Bunn: In a story like this, there almost has to be, right? But those will be undertones rather than overtones, I imagine. I am much more focused on the interactions between these horrible creatures confined in close quarters. I'm more interested in seeing how Shrae and his family survive alongside these inhuman beings. 

Nrama: You work with pretty much every major publisher in comics - why was Dark Ark the best fit at AfterShock?

Bunn: Dark Ark is a story I've been excited about since I came up with the idea, but – honestly - I didn't think any publisher would be crazy enough to give it a shot. It's a story that is pretty out there. When I was talking to AfterShock, I gave them a list of my story ideas. (I have this ever-growing, ever-changing catalog of story snapshots that I sometimes share with publishers.) I told them, "Some of these stories are nothing you would even consider. They're just too off-the-wall." Dark Ark was what I was thinking of when I said that, but they jumped on it. I love that they are willing to consider such weird stories. 

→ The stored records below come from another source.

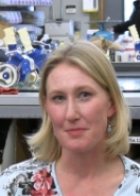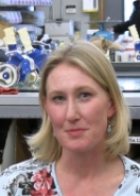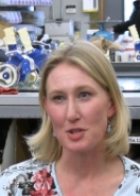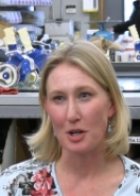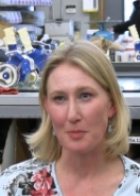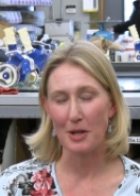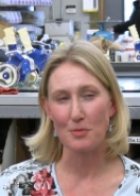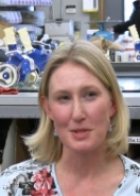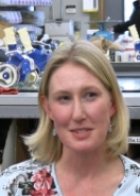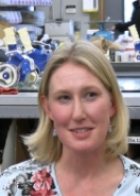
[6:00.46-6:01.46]
starting my own
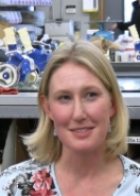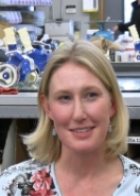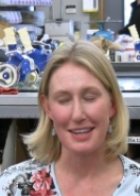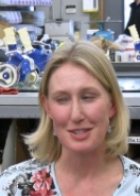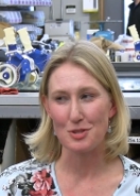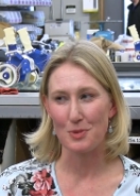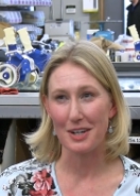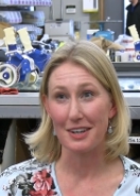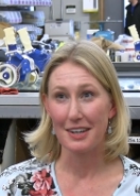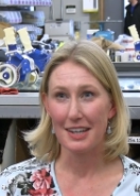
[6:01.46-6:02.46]
business, and that's
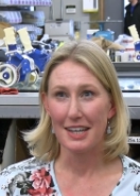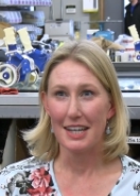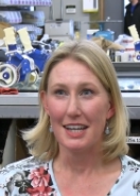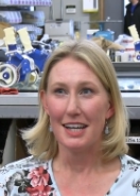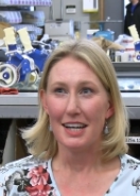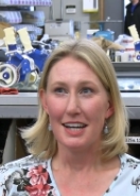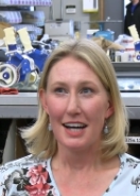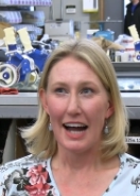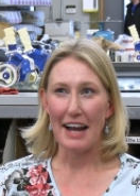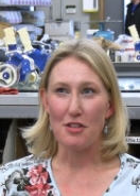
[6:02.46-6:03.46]
where
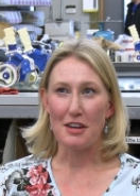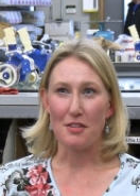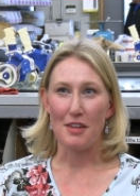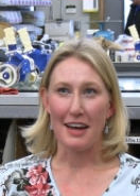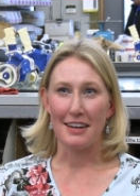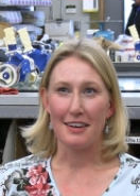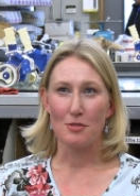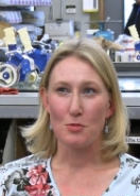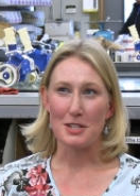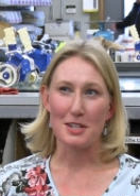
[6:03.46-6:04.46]
I think that
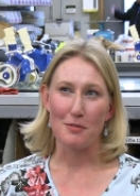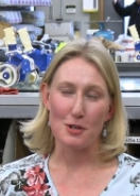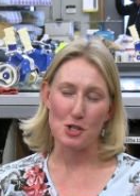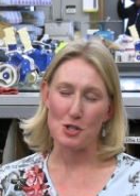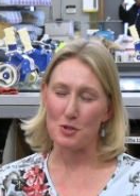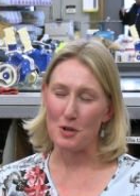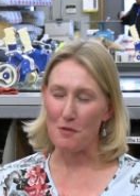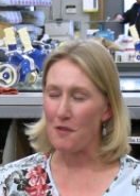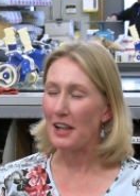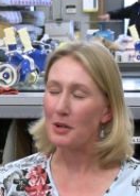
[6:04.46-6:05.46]
risk aversion sort of
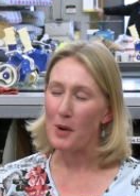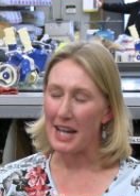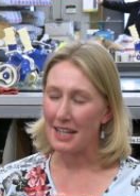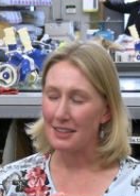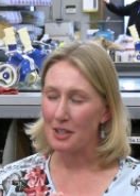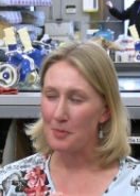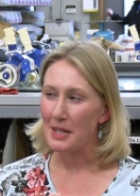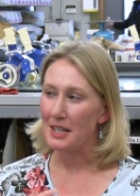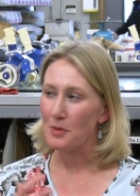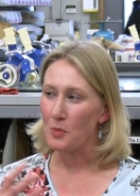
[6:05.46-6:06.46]
fell away a little
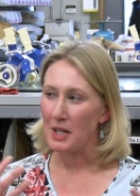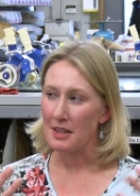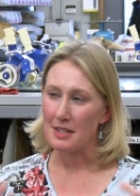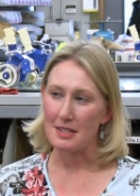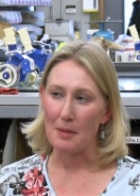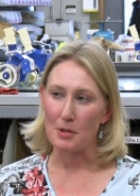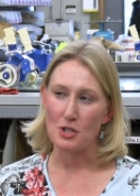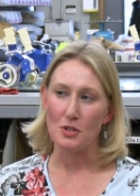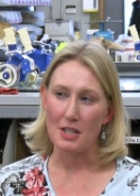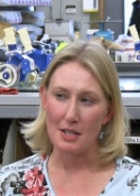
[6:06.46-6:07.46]
bit when this
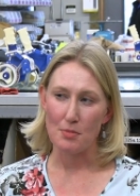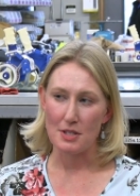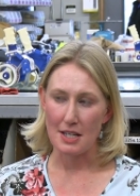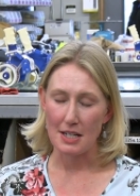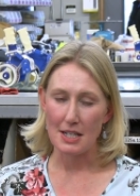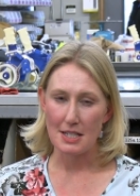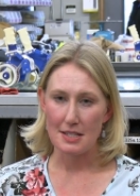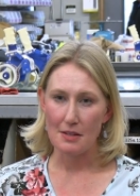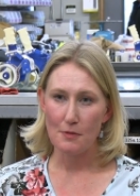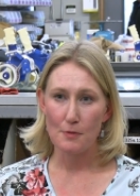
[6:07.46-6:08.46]
opportunity presented
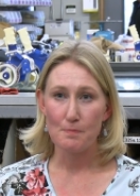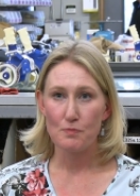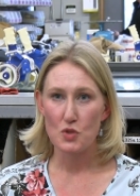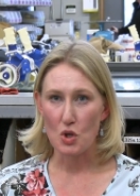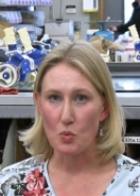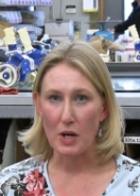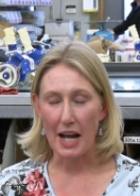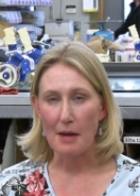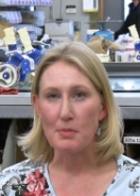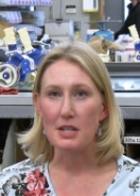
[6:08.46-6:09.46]
itself. So what
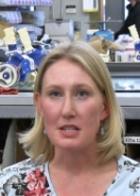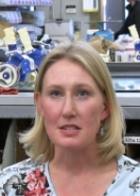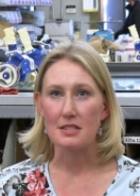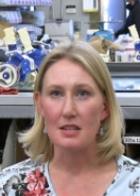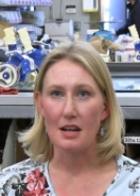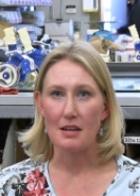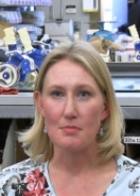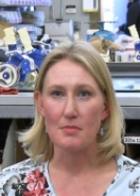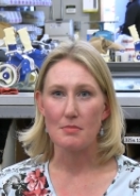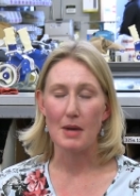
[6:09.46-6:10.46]
happened is
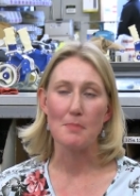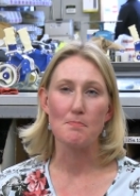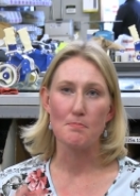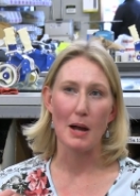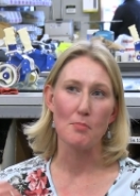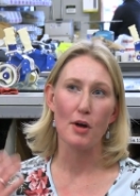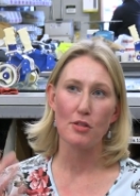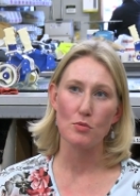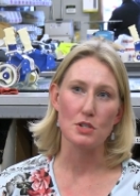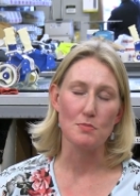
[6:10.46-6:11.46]
my
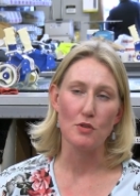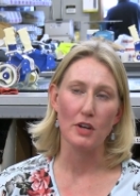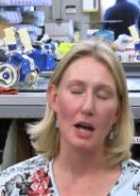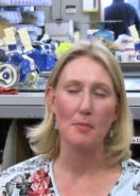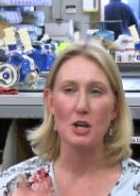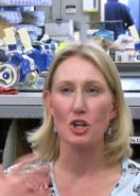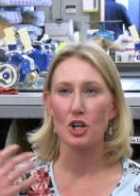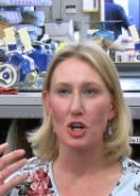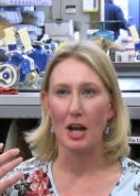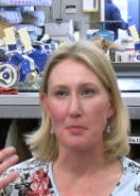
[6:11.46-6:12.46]
brother was moving up
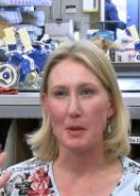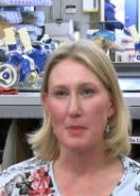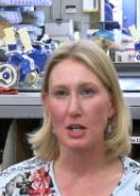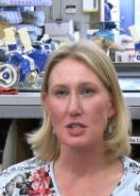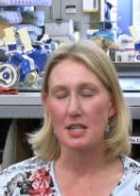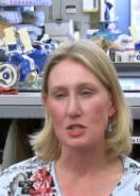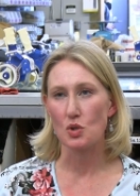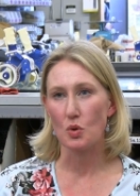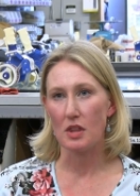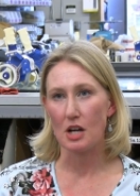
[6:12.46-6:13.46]
here, and my parents had
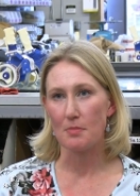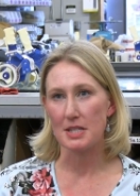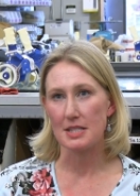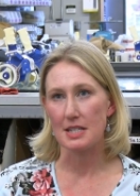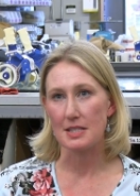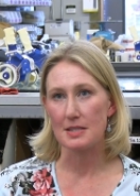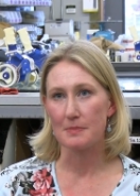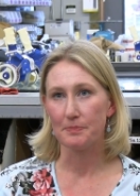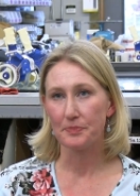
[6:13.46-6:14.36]
sold their business,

Credit: Phil Hester (AfterShock Comics)

Nrama: You're working with Juan Doe here, arguably one of the most iconic and unique artists working today. What made him a good fit for this idea?

Bunn: Juan has such a distinctive, unique artist, and he draws monsters with amazing gusto. Every page he draws is full of action and drama and intensity, and it is just so much fun to look at!

Nrama: If Dark Ark works, do you have dark mirror versions of other biblical tales planned?

Bunn: [Laughs] I haven't considered that, actually. I don't think I have another one in me. I wanted to tell this story because I'm excited about it and I feel like it is a tale that is unique to me. I'm sure there are other "dark mirror" Bible stories to be told, but I'll leave that to other creators.